11 de la noche del 31 de mayo. En la ermita empiezan a congregarse los primeros grupos de personas. Una hora más tarde, ya a día 1, una inmensa multitud aguarda impaciente.
A las 00.30 empiezan los primeros empujones. Tensión, nervios. Sudor. Calor. A la 1.30 empiezan los insultos, las amenazas. Más calor, más agobio. Más tensión y más nervios. Entrevistas, cámaras, lágrimas de emoción. Una mujer, con el pie recién operado, en medio de la multitud. La empujan. Sonríe.
2 de la madrugada. Gritos, cánticos. Empujones y amenazas. Primeros desmayos. Gente que busca abrirse un hueco entre la masa fanática. Muchos periodistas tratan en vano de entrevistar a algunos de los devotos. La tensión sigue aumentando.
2.32 del 1 de junio. El Simpecado hace acto de presencia, apereciendo por la puerta de la ermita. Lloros, gritos. Y muchos empujones. Los más pacientes son ahora los primeros en saltar. Da igual cómo. Pero saltan. Saltan la reja de la pequeña iglesia y corren a coger a la Virgen. Aplausos, chillidos. Empujones.
Toda la multitud, como si de un único cuerpo se tratase, se apresura hacia el centro de la ermita. Todo el mundo quiere ver y tocar a la Santa Madre de Dios. Un padre, con su bebé a brazos, se abre paso entre la gente. El niño llora. El padre sonríe.

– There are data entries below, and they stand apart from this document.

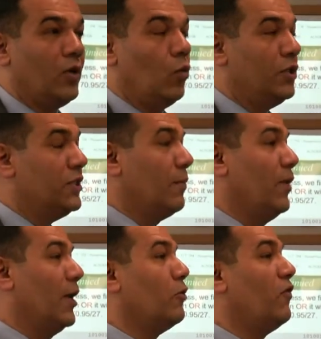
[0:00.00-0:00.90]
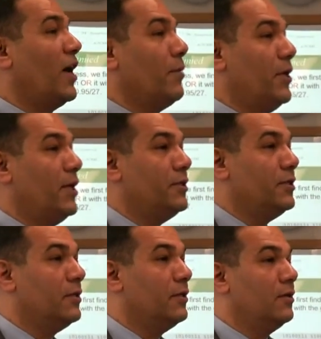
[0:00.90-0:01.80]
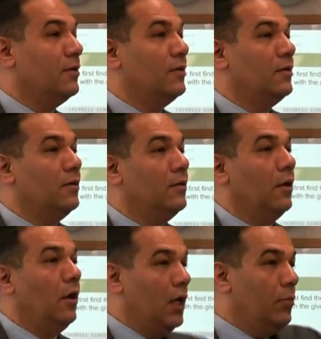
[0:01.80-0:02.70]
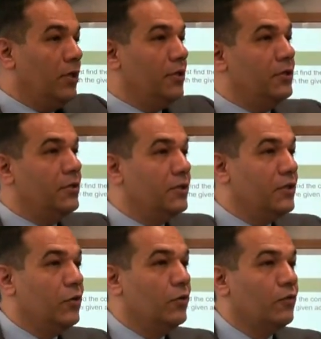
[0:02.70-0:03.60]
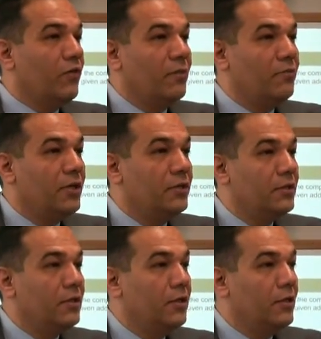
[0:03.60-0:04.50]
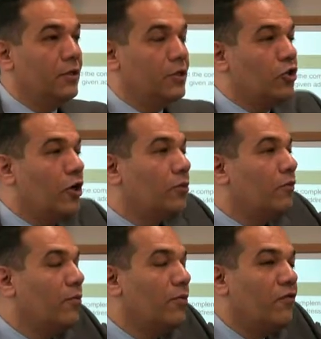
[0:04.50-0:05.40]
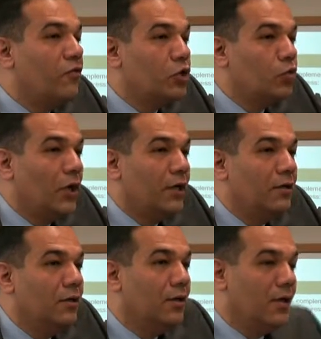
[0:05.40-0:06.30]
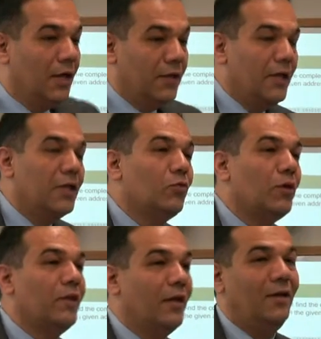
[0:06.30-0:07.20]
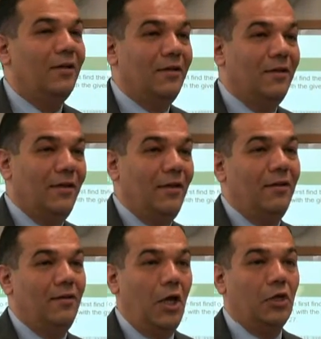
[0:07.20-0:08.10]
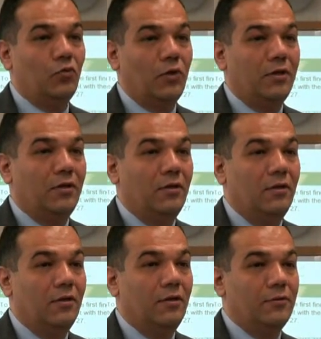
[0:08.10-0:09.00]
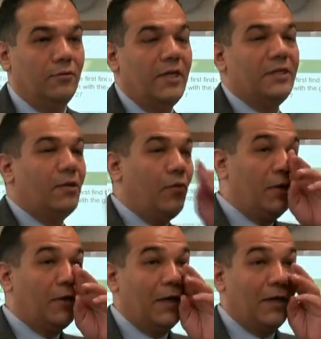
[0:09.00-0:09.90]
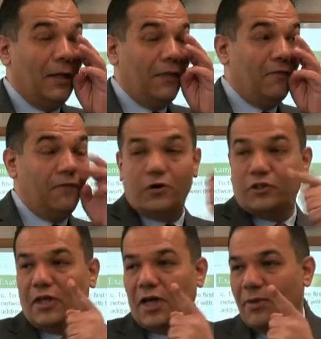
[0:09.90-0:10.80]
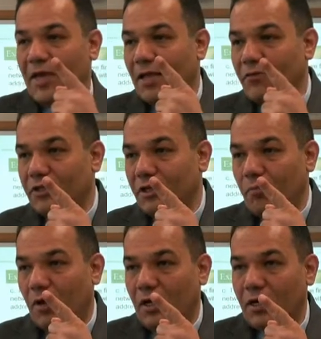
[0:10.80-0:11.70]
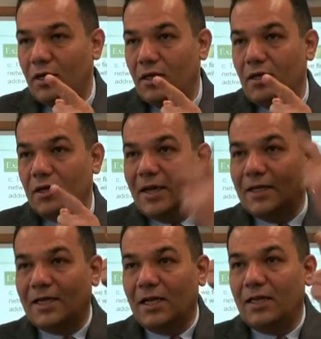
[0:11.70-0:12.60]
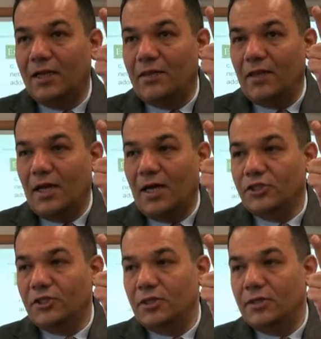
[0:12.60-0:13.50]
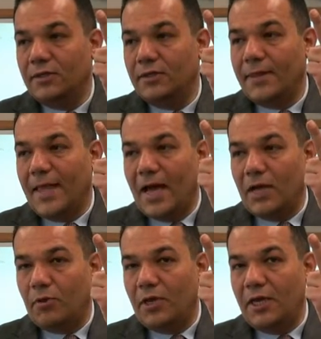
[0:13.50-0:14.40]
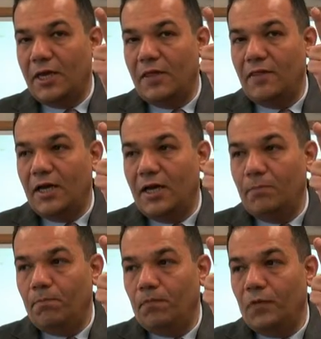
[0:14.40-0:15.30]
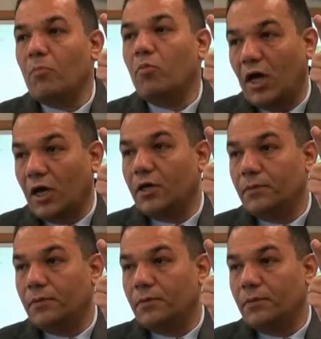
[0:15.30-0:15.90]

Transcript: What is a block of IPs? IPs, sequence of IPs, starting from the first one and end with the last one. So that's the way you calculate the first IP address in a block and calculate the last IP in the block.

La gente aplaude, y los agraciados que han podido tocar a la Virgen, salen de la marea humanda llorando de emoción. Las parejas se besan, y padres e hijos se abrazan. La gente parece rebosar felicidad.
Pero unos metros más adelante, siguen los empujones, los arañazos. La tensión. Las amenazas.
El busto sale de la capilla, alzado por los agraciados que han conseguido hacerse un hueco a su lado. Comienza la procesión de la Virgen del Rocío.
Con todos mis respetos… ¿nos hemos vuelto locos?